WORTH A LOOK?: *** RUNTIME: 125 minutes (including a 15-minute interval)

WHEN?: Saturday 8 July, opens Thursday 13 July runs through 5 August 2023 (public ticket)

The rise of Artifical Intelligence has fuelled fears that it could wipe out humanity or, at the very least, threaten our jobs and so AI as a topic for theatre couldn’t be more now.

  • Read on for reasons including how we would have liked to have seen more of Nathaniel Curtis’ character

Oliver Alvin Wilson’s (A Midsummer Night’s Dream, Young Vic) Nick is the American tech disruptor of the show’s title who has discovered an algorithm that he claims knows people better than they know themselves and wants his friends to invest in it.

We’re here because we loved Nathaniel Curtis in Channel 4’s monsta-winning It’s A Sin and we’re disappointed that his character Ben, a married friend of Nick’s, doesn’t have a more central role.

Nick begins to demonstrate the algorithm’s worth by presenting its power to his friends.

He tells reformed wild child Paul, colourfully and memorably played by Nick Read, that the algorithm realises he no longer wants to be married. AI knows Curtis’ affable Ben is financing a real-life rent boy.

Author Andrew Stein is certainly pleased with his idea and writes in the programme: ‘When I started working on this play four years ago, I worried that the concept might seem too far-fetched. But with each day that goes by, technology is gaining on us and we’re arguably getting closer to and closer to what some call the singularity, and Wikipedia describes as: ‘the hypothetical future point in time at which technological growth becomes uncontrollable and irreversible, resulting in unforeseeable changes to human civilisation.’

Debbie Korley’s Suzie has some sharp observations but 1 of our problems with Disruption was that we found ourselves without a likeable character to empathise with. Why was it set in America for a start when it really didn’t have to be?
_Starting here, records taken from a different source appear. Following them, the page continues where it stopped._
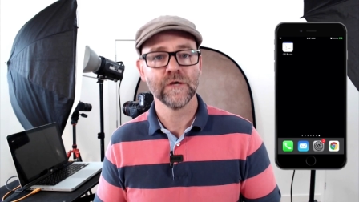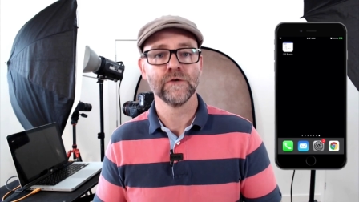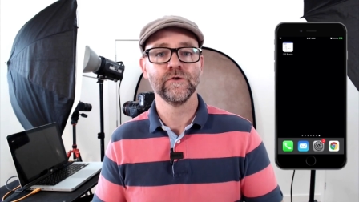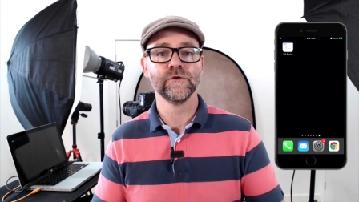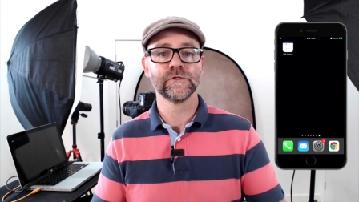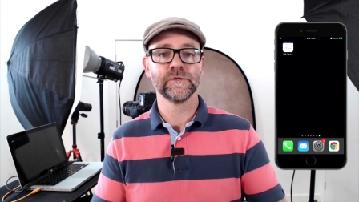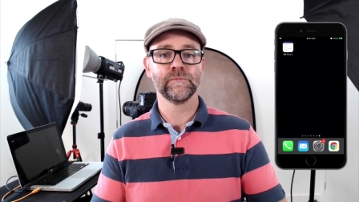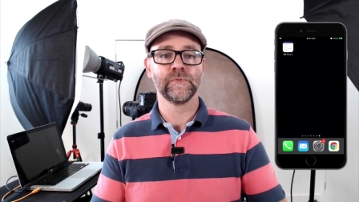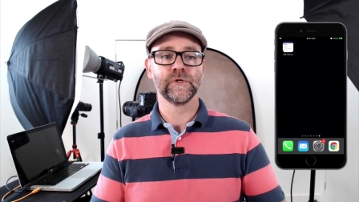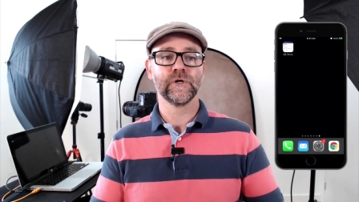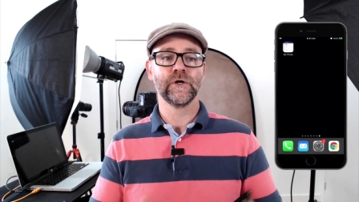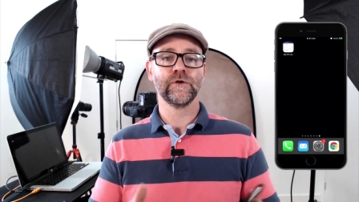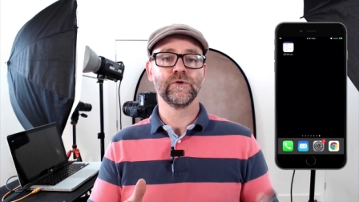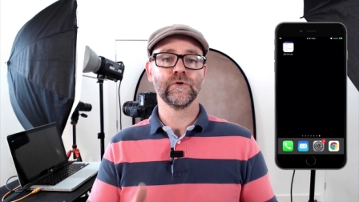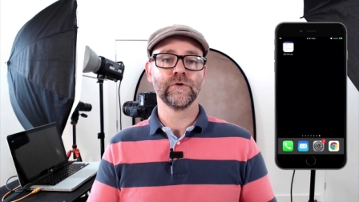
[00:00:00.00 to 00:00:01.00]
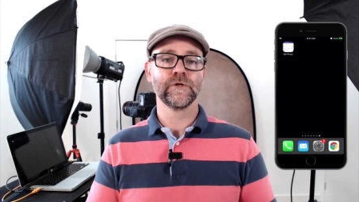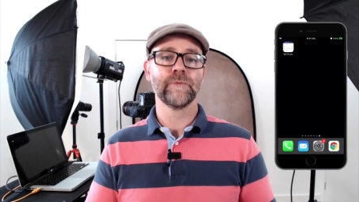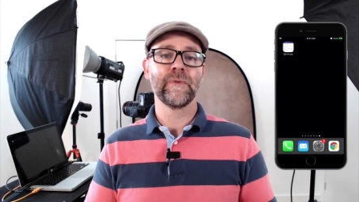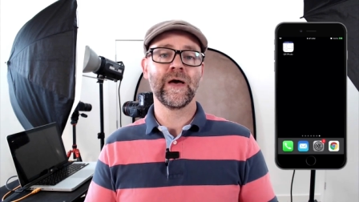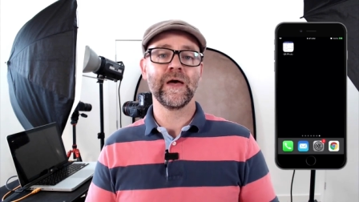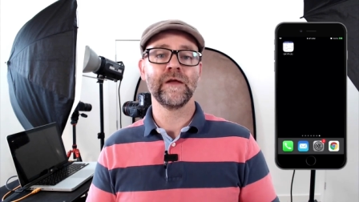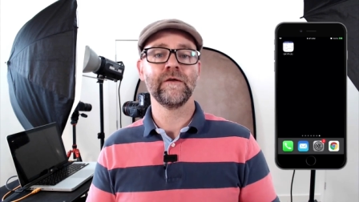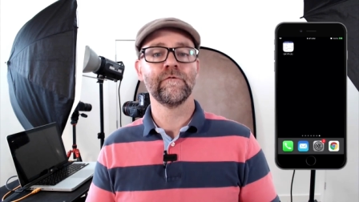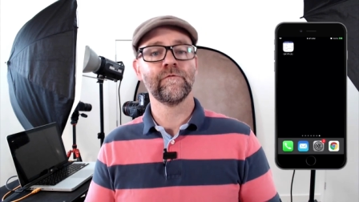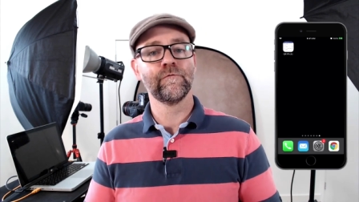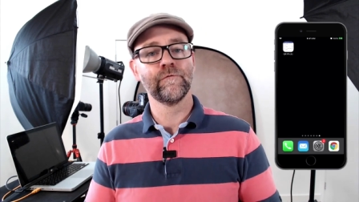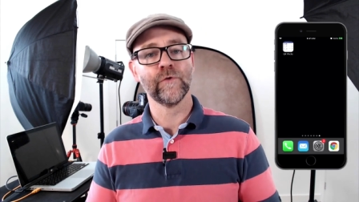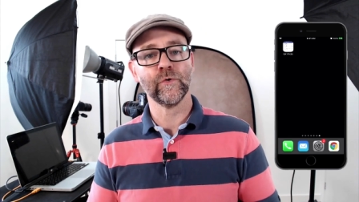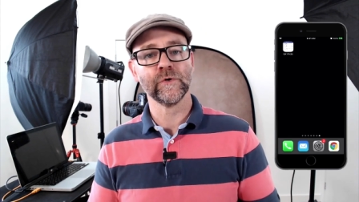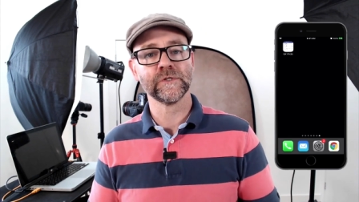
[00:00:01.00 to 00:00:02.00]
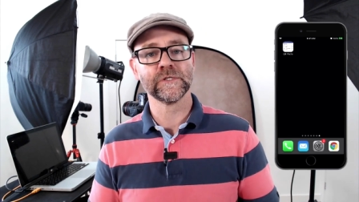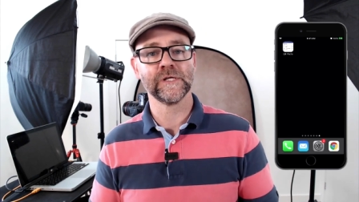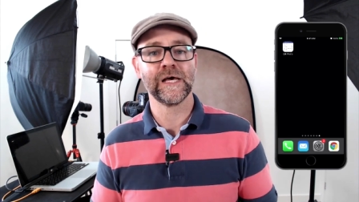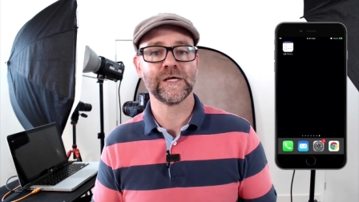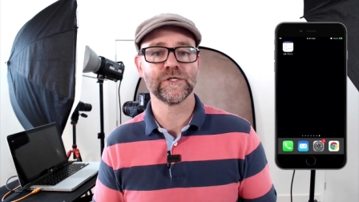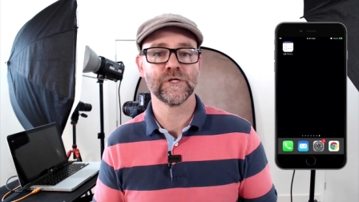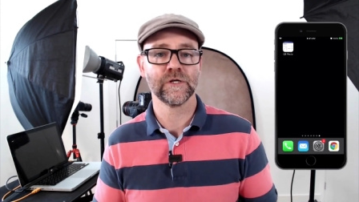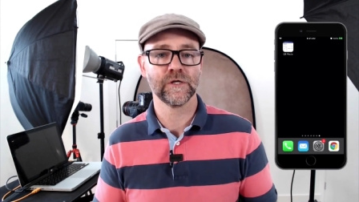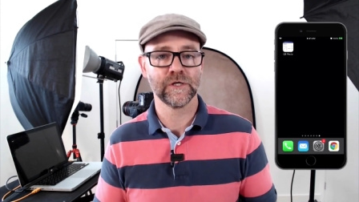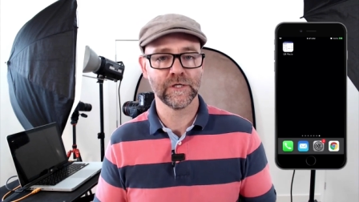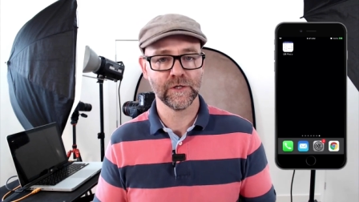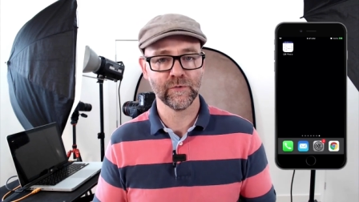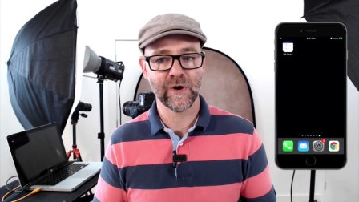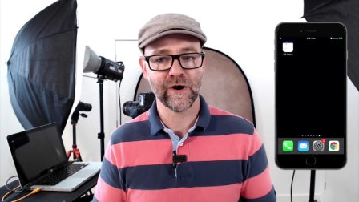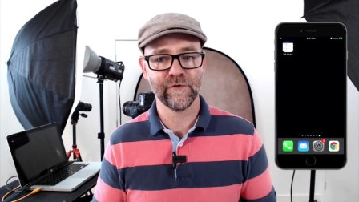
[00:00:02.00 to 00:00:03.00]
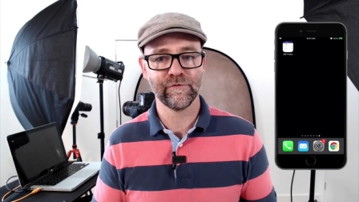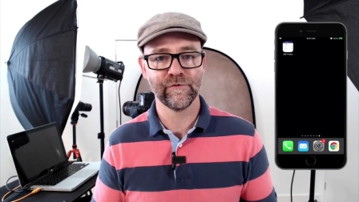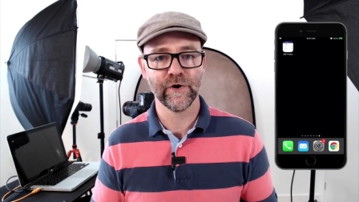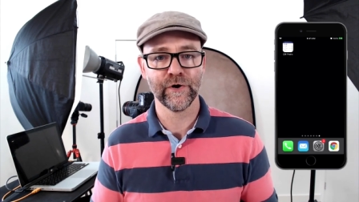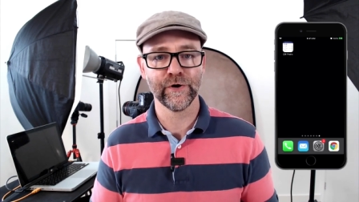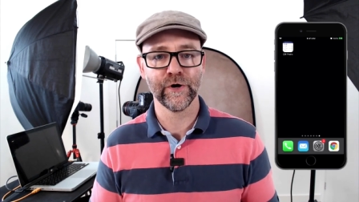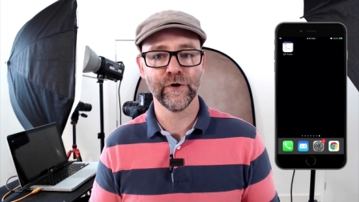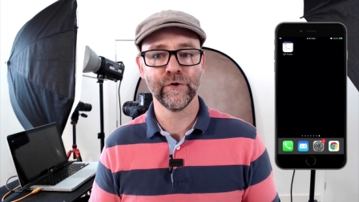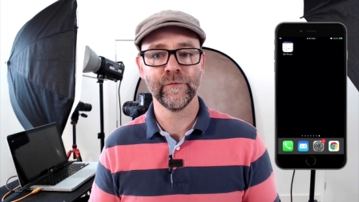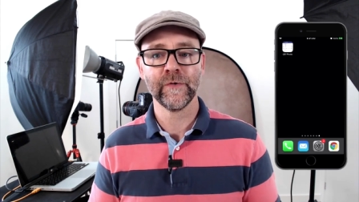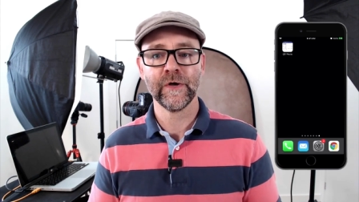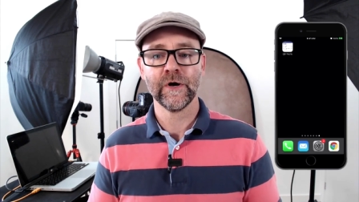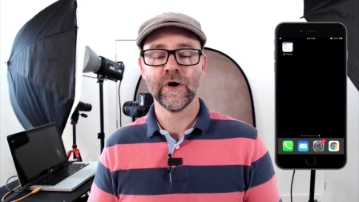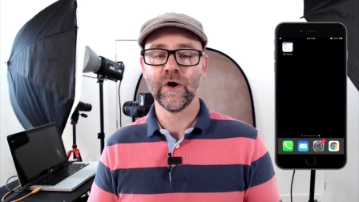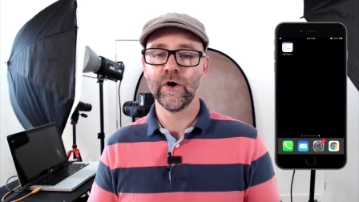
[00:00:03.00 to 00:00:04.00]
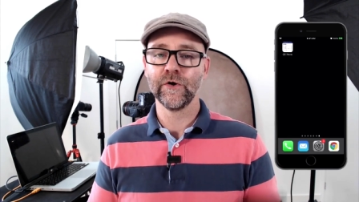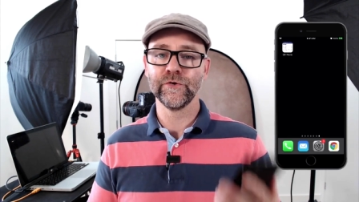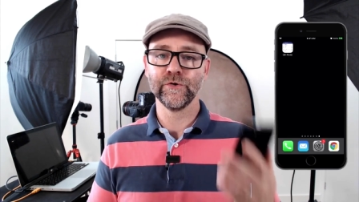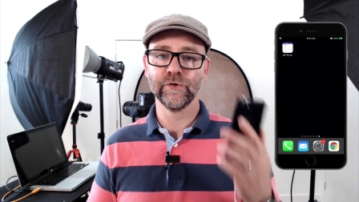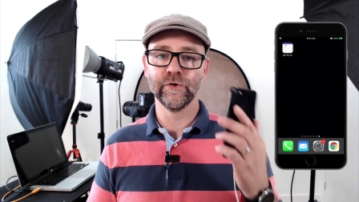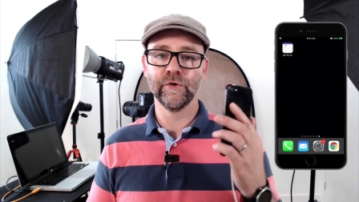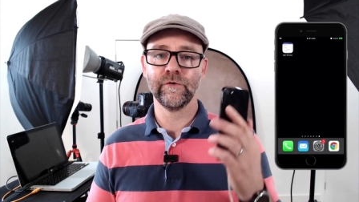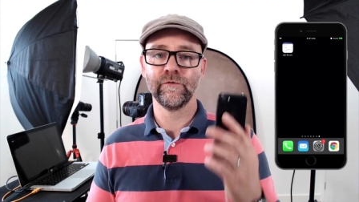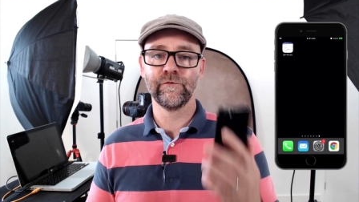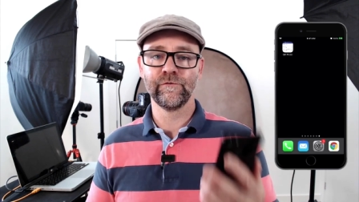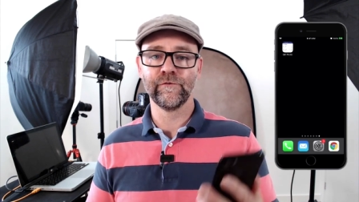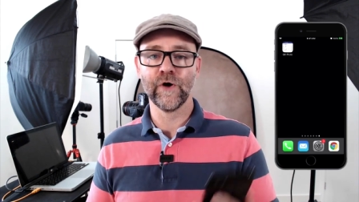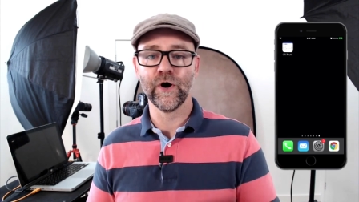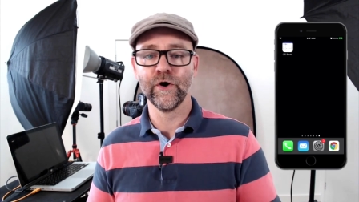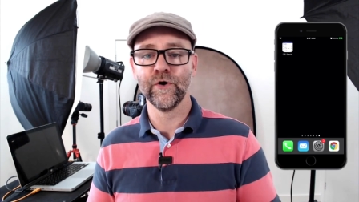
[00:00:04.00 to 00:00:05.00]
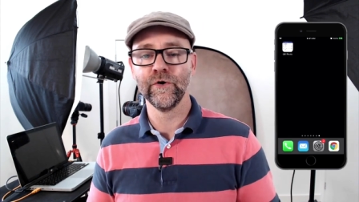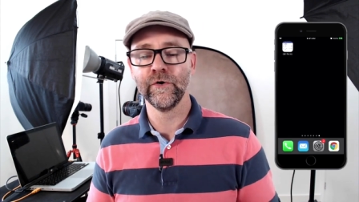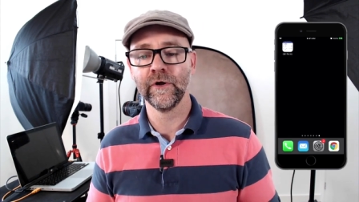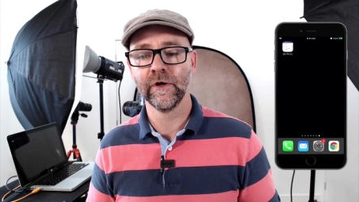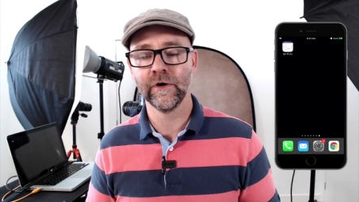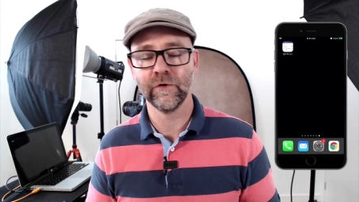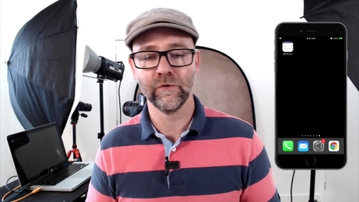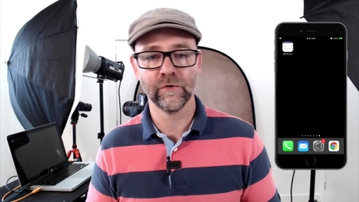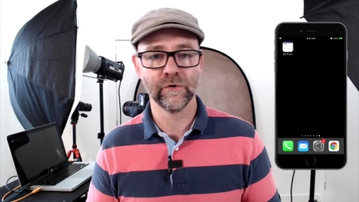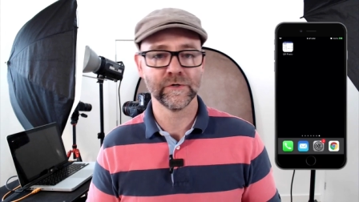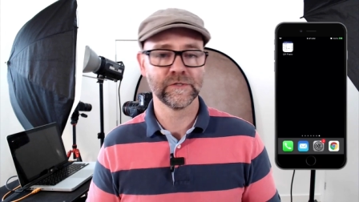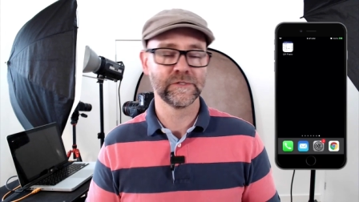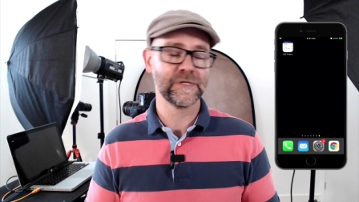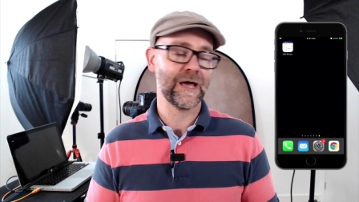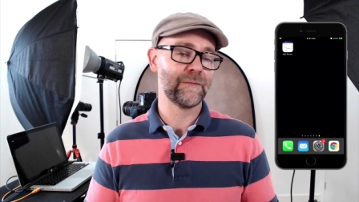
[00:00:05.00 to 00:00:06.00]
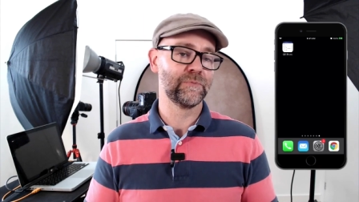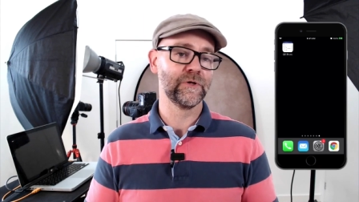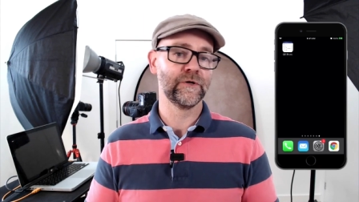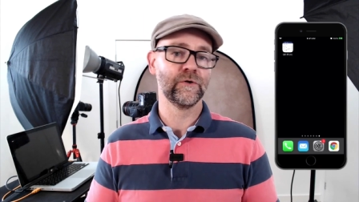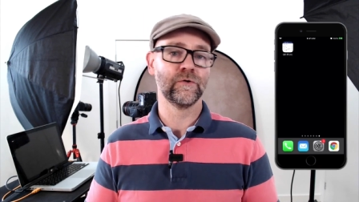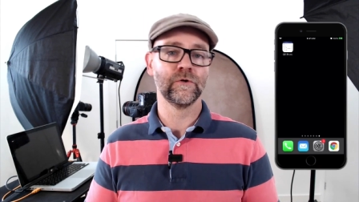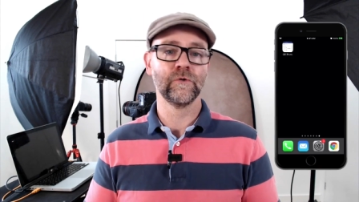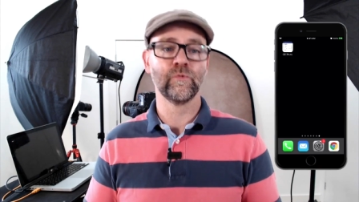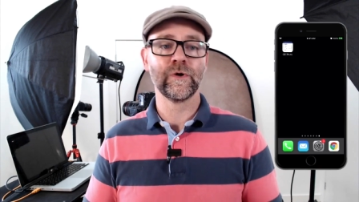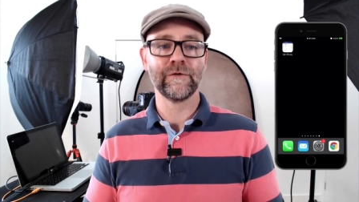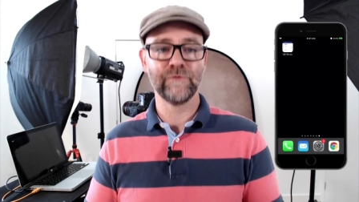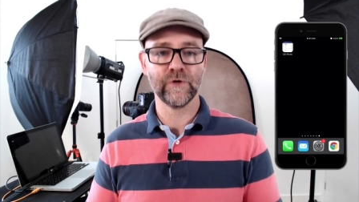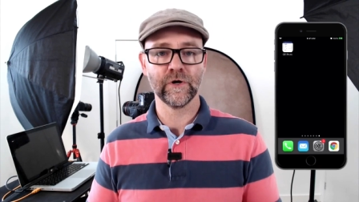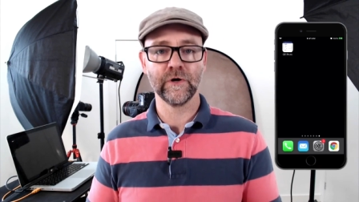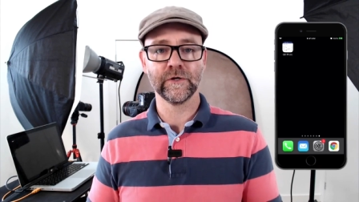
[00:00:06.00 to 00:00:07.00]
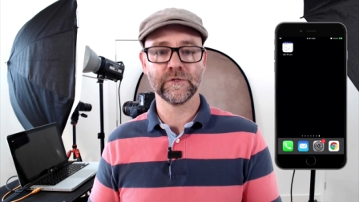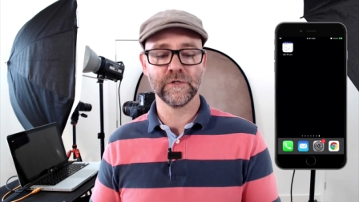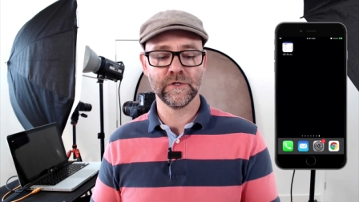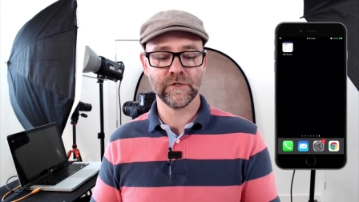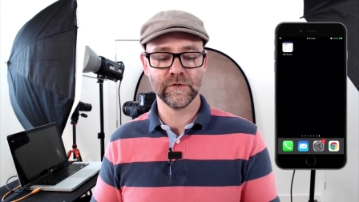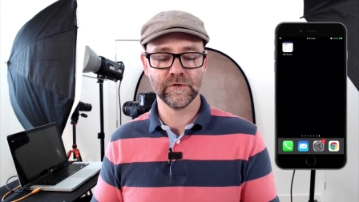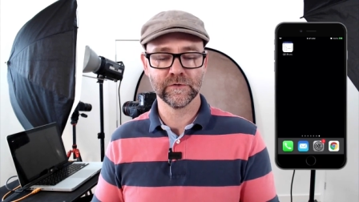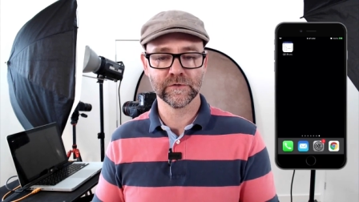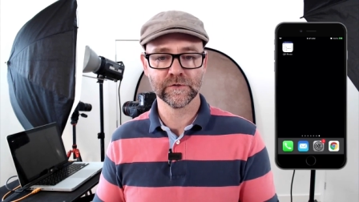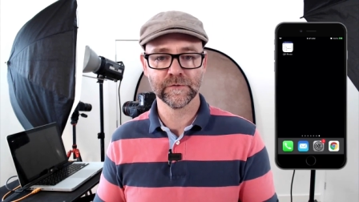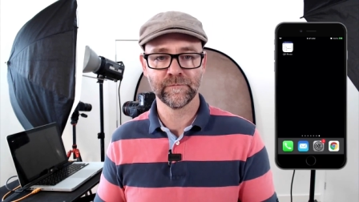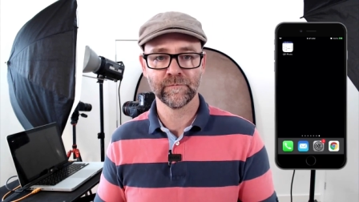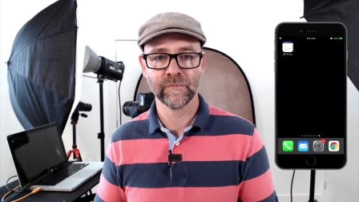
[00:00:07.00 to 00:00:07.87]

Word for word: you simply go to your domain forward slash QR photo on your phone or tablet or whatever you're going to use.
Some of the lines were funny and underlined the serious implications of the subject matter but also how offputting it was including: ‘We are the Uber of assholes’ and ‘No-one seems to have noticed that Big Bird is wearing a hoodie.’

There is a great play to be written about AI – hopefully by a human – and here Disruption grasps at the big questions that could be asked by it and answered in some way by technology: ‘Should I stay married? Have a kid? Stuff like that.’

But the warmth and humanity that Stein grasps for in his programme notes weren’t quite on the page: ‘Personally, I’m a fan of smarter, better, faster, especially if it’s served with a healthy dose of humanity. But when humanity is in second position to servicing the God of Disruption, I start to worry.’

So, Disruption is not, as we were hoping, 1 of the best new plays of the year but hopefully it’s the start of a conversation that theatre needs to have about the potential of AI and the beginning of an argument that humanity needs to have both skin in the game for – and to win.